For the most part, I feel like kind of a grown-up most of the time, almost. That seems like a good start. I mean, in a four-year period, I hit a whole bunch of checklist items on stereotypical adulty things, like getting married, buying a house, having a kid, getting pregnant with another kid and doing all kinds of adult paperwork like living wills and setting up retirement funds.
It sure did, Ron. It sure did. Of course, these are hardly the benchmarks for being an adult. There are people way more super grown-up to the max than I am or ever will be who will never do any of that stuff and don’t want to. But, thanks to movies and TV, we have certain expectations of what 30 means, what being an adult means. And, today, on my 30th birthday, let’s examine a few of those things.
Frankly, I should have outgrown a lot of my interests by now.
But why would I want to do that?
I should really own a power suit by now.
I don’t have a power suit. I have a whole bunch of jackets from The Loft but I don’t have a power suit proper and haven’t since immediately after college when I applied for my first job, and that suit was from Express and had flared pants and didn’t so much convey “power” as it did “I’M 22 HOW DO I GROWNUP?”
I should probably know how to talk to other adults by now.
And I don’t. I don’t, guys.
I should be partner in a law firm by now.
Elle Woods and many other movie and TV lawyers taught me that partner by 30 was the goal. Guys, I’m not even on the partnership track. I’m so behind.
In my 20s I could laugh at characters my age with major fancy jobs. But now I have friends with actual fancy jobs and titles like “director” and “VP” and granted I work for the internet—what am I supposed to be, VP of kneejerk feminism? (Yes. Yes I am. Dustin, we can discuss this during my next review.)
That said, I may not have a team of underlings catering to my every whim and fetching me coffee (yet—the day is not over) I’m doing exactly what I want to be doing with my life. So I’ll score one in the win column. SUCK THAT, 30.
My skin should be thicker by now.
And for the most part it is. I don’t cry when I get mean comments anymore! Grown-uppery!
I should be more concerned that I don’t know what I’m doing.
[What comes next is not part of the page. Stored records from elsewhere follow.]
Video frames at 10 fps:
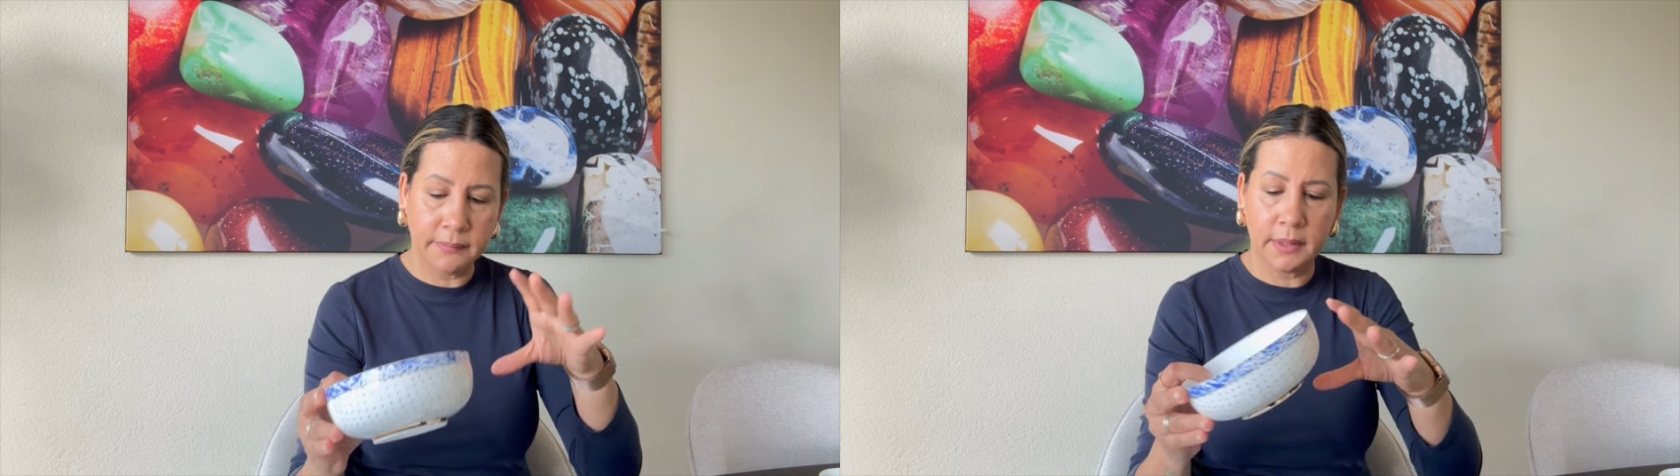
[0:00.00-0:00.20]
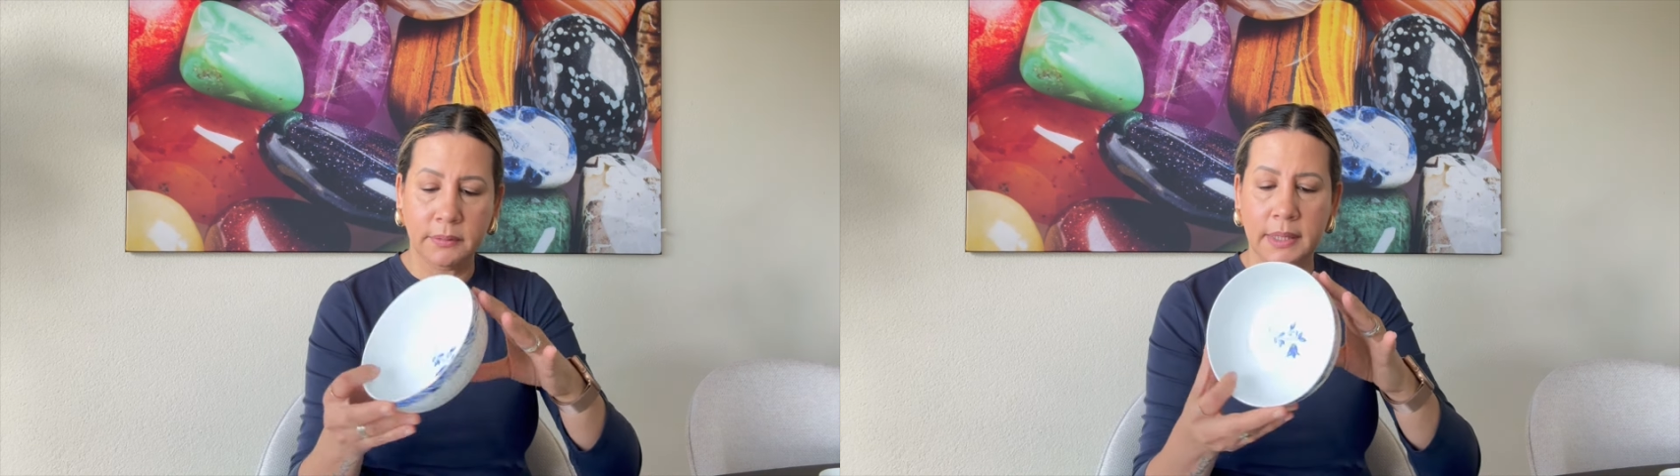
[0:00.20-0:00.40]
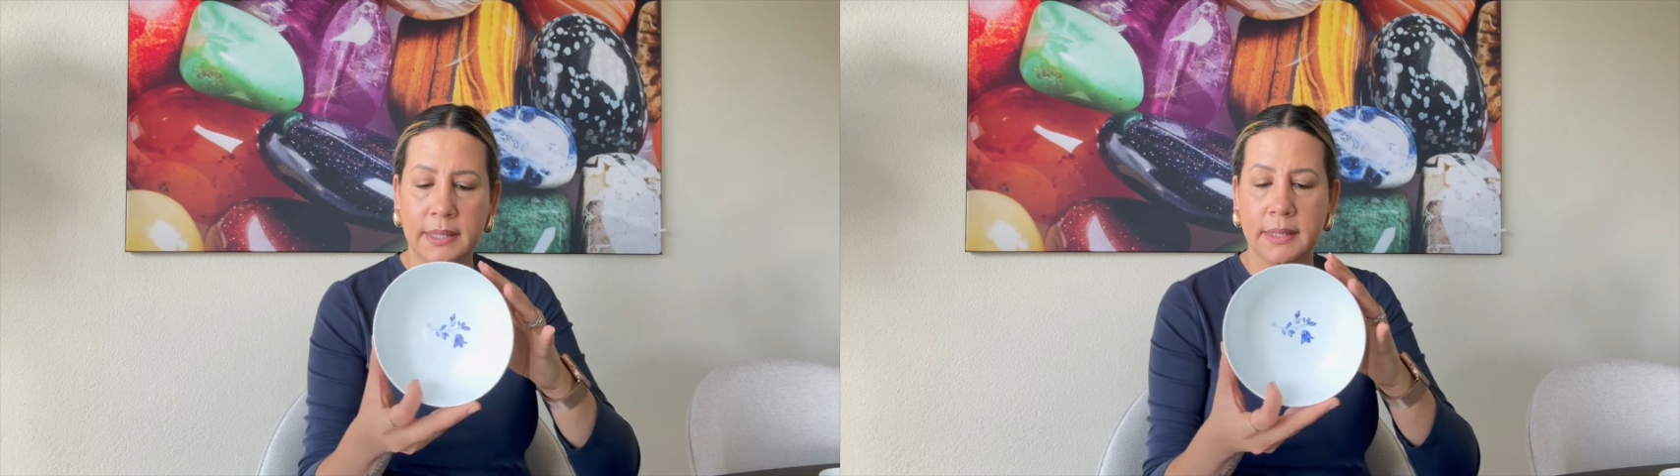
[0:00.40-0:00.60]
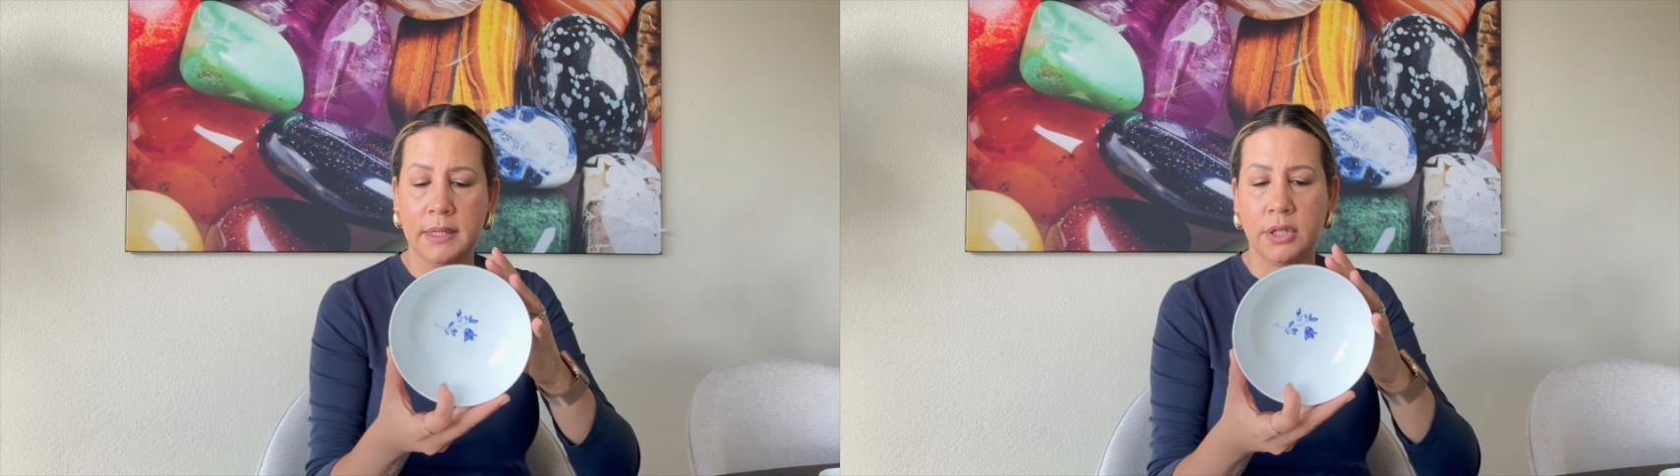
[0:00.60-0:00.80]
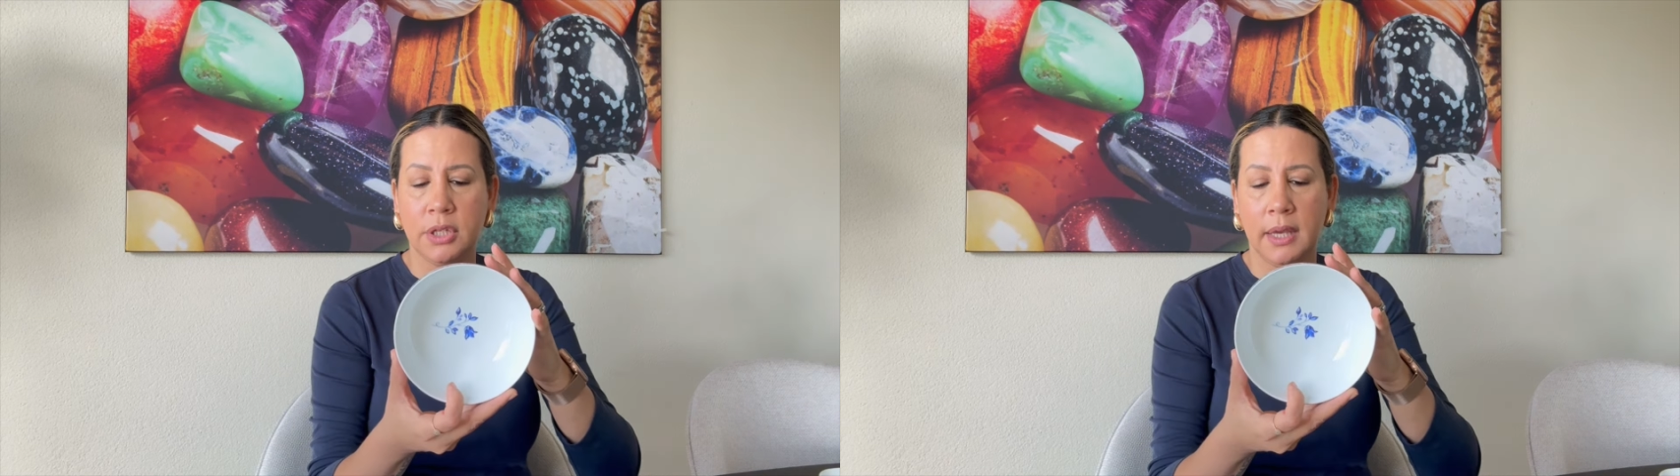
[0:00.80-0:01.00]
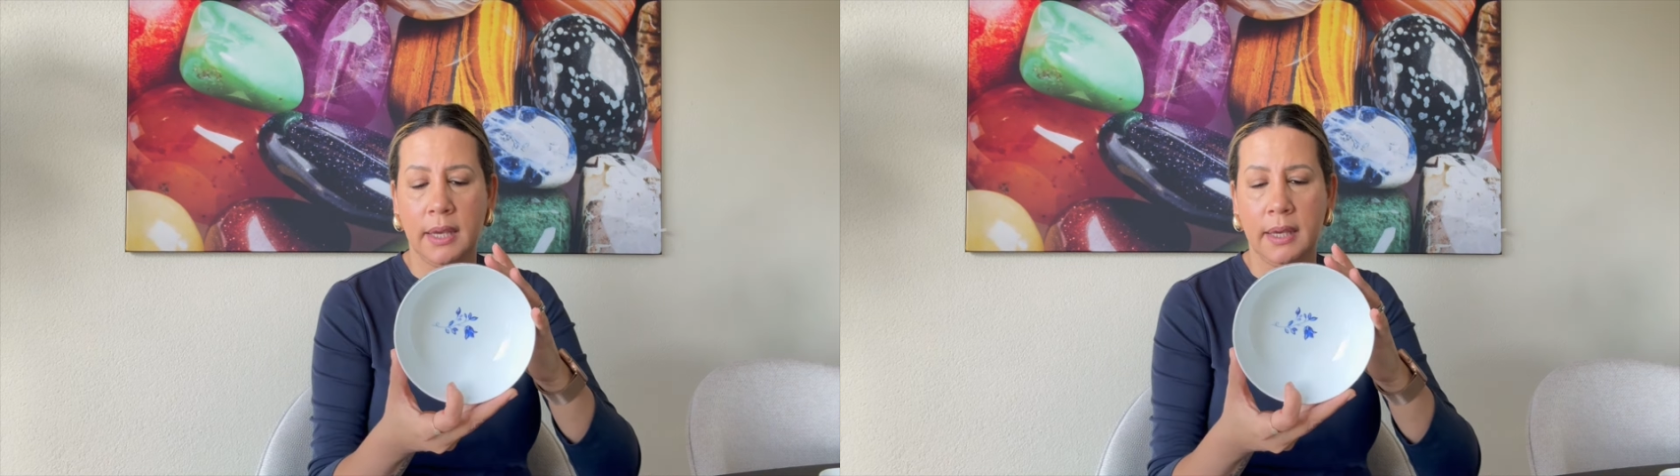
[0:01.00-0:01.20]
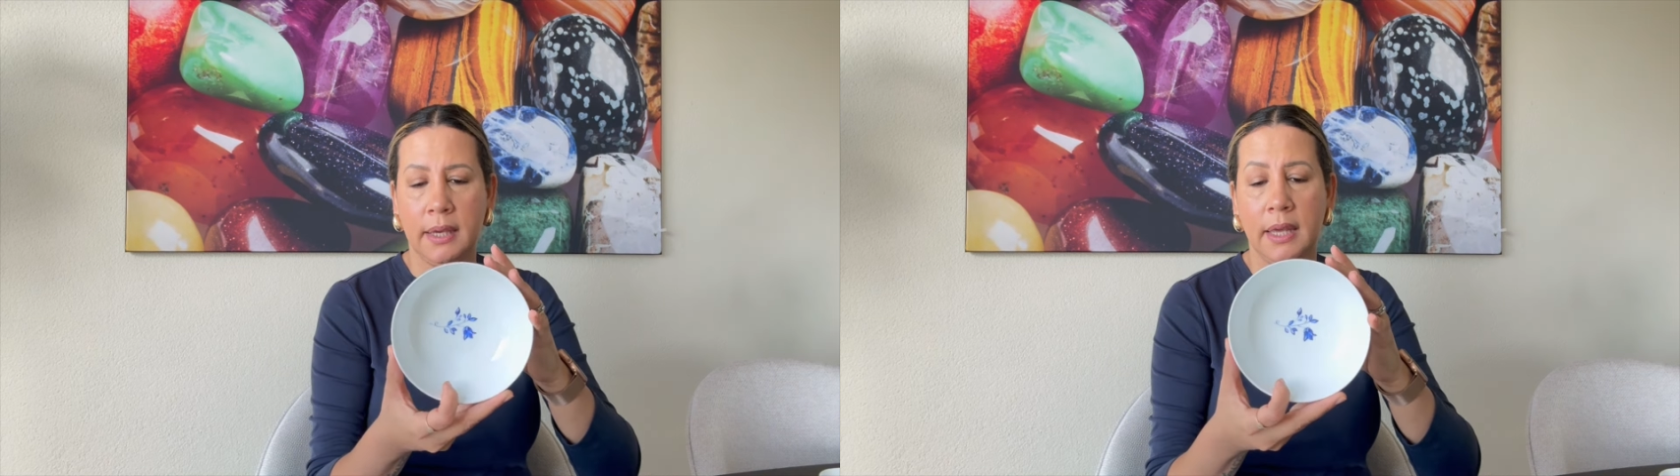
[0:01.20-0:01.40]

então, desses. É...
But I’m actually pretty OK with it. Don’t get me wrong—I have no idea what I’m doing. Especially as a parent, which is technically that “a-ha!” moment in every movie and TV show that makes you grow up and become Insta-Adult, but I’m OK with not having a damn clue. Because one kid doesn’t either and the other one is a fetus so he’s cool. We’re all just figuring it out together, and they’re too young to be permanently ruined by my fuckery. NAILED IT.
I should lament my lost social life.
HA, take THAT 30—I haven’t had a social life in like five years. BOOM. Yeah! *soft sob*
So I don’t know what I’m doing. I’m not mega rich. My child just drew on herself with a permanent marker. But I’m happy, I’m content, and we live in a world where cake exists. 30, let’s fucking do this.